_Exercise:_ Check each line of the data, and copy those where "Transcript" appears.

(Dataset entries)
-------

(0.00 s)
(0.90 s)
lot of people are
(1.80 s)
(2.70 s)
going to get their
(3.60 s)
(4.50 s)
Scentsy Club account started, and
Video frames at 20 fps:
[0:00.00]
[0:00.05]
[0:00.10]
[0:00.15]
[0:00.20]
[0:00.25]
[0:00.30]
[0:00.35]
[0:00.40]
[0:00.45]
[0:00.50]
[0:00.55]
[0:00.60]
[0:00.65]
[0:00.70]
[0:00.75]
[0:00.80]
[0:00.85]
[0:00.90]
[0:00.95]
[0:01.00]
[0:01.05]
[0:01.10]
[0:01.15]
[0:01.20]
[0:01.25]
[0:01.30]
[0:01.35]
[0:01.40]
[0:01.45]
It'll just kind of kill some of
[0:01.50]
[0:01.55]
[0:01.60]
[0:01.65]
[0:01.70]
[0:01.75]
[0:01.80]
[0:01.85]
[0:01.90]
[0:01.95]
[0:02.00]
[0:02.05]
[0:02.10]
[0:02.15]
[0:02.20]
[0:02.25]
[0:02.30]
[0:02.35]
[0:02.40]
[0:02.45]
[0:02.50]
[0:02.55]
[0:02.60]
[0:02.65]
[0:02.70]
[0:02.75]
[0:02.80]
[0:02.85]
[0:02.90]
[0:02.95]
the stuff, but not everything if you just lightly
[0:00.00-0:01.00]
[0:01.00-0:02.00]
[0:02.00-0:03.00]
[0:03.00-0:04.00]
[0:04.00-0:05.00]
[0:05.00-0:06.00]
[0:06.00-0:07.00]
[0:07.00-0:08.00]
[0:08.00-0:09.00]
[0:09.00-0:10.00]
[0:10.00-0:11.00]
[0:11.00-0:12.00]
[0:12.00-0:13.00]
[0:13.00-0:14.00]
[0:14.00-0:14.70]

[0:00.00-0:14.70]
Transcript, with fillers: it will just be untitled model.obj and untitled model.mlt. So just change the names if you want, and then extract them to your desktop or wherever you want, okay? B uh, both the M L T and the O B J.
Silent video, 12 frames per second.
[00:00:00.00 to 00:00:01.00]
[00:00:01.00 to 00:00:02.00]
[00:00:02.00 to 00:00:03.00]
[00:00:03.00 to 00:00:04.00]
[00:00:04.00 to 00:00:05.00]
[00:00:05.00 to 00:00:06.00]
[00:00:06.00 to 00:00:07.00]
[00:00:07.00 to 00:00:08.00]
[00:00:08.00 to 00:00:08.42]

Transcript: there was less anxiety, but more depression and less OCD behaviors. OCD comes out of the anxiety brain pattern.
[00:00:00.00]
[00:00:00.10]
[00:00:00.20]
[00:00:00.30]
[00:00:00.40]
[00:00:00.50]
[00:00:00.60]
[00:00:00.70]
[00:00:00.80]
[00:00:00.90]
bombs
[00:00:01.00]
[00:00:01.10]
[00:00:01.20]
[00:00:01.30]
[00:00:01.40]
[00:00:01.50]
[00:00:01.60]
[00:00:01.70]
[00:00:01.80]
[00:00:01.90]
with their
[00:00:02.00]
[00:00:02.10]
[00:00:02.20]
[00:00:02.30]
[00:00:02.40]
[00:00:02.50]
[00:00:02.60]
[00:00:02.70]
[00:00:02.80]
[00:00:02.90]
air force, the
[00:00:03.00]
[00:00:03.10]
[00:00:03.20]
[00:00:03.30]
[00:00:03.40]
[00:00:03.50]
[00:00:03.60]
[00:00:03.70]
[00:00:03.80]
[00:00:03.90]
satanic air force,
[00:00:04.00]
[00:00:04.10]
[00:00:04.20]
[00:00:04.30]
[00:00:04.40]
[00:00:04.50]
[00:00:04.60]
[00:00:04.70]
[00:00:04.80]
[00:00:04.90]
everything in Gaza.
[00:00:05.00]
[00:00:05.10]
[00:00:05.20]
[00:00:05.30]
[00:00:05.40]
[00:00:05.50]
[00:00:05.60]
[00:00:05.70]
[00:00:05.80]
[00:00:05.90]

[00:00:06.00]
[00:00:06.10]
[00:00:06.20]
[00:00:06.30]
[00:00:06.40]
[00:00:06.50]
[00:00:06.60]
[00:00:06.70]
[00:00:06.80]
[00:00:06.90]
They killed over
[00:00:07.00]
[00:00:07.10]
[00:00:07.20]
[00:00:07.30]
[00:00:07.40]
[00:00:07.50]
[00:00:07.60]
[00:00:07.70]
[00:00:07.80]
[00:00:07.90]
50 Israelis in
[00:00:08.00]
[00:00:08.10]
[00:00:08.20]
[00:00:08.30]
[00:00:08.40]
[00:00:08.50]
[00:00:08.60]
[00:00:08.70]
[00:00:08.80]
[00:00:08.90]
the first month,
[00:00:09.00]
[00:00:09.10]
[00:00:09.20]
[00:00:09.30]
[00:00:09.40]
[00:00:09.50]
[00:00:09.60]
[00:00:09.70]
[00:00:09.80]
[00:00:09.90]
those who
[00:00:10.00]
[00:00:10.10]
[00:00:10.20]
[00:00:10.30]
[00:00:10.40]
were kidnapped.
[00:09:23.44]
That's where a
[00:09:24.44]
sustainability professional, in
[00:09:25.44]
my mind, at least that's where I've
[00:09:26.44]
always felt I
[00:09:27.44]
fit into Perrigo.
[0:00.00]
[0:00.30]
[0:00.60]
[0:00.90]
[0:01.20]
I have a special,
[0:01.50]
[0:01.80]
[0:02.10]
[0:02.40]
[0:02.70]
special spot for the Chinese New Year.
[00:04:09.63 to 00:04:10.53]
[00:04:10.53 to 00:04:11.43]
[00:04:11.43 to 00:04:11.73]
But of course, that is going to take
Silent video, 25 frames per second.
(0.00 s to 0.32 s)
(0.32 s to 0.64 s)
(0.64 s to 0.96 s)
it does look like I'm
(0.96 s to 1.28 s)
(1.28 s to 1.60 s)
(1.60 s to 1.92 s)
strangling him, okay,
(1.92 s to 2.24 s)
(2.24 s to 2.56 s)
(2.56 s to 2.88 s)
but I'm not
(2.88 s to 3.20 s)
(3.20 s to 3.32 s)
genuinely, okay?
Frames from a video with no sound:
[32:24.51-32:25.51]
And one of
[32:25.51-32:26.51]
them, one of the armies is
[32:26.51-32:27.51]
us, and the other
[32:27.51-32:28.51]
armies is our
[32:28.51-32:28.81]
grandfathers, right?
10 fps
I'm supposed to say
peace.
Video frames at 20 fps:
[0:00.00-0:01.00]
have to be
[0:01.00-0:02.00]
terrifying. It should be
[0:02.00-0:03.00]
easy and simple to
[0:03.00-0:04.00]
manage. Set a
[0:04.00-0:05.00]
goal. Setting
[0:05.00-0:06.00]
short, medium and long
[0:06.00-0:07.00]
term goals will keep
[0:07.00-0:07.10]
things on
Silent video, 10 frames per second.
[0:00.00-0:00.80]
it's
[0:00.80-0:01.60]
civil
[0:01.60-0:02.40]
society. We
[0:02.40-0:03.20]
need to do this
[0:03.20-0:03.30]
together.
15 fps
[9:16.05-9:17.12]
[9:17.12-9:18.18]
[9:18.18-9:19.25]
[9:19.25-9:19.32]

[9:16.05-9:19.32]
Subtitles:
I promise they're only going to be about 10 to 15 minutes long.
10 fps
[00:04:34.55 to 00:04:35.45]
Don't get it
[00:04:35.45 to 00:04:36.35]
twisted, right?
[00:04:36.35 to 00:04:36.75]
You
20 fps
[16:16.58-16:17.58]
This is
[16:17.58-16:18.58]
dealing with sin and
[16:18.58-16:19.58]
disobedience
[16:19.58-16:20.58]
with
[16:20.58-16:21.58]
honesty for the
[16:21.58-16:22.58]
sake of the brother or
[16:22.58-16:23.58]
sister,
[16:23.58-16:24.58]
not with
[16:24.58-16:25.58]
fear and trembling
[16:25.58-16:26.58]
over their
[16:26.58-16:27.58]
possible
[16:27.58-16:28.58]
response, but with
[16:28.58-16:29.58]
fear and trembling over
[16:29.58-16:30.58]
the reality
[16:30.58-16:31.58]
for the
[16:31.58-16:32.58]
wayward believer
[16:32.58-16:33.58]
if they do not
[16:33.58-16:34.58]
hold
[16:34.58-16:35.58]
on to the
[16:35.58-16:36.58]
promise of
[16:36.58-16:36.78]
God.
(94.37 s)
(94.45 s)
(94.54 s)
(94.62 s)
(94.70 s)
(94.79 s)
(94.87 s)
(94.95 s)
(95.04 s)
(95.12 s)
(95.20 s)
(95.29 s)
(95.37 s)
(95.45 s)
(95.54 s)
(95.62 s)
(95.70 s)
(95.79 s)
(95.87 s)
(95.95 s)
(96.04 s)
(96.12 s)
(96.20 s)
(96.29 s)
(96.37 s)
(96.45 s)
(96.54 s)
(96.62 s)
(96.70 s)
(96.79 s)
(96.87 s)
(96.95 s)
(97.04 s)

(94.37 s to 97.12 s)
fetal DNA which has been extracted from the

-------

_Reply to the exercise:_
Transcript, with fillers: it will just be untitled model.obj and untitled model.mlt. So just change the names if you want, and then extract them to your desktop or wherever you want, okay? B uh, both the M L T and the O B J.
Transcript: there was less anxiety, but more depression and less OCD behaviors. OCD comes out of the anxiety brain pattern.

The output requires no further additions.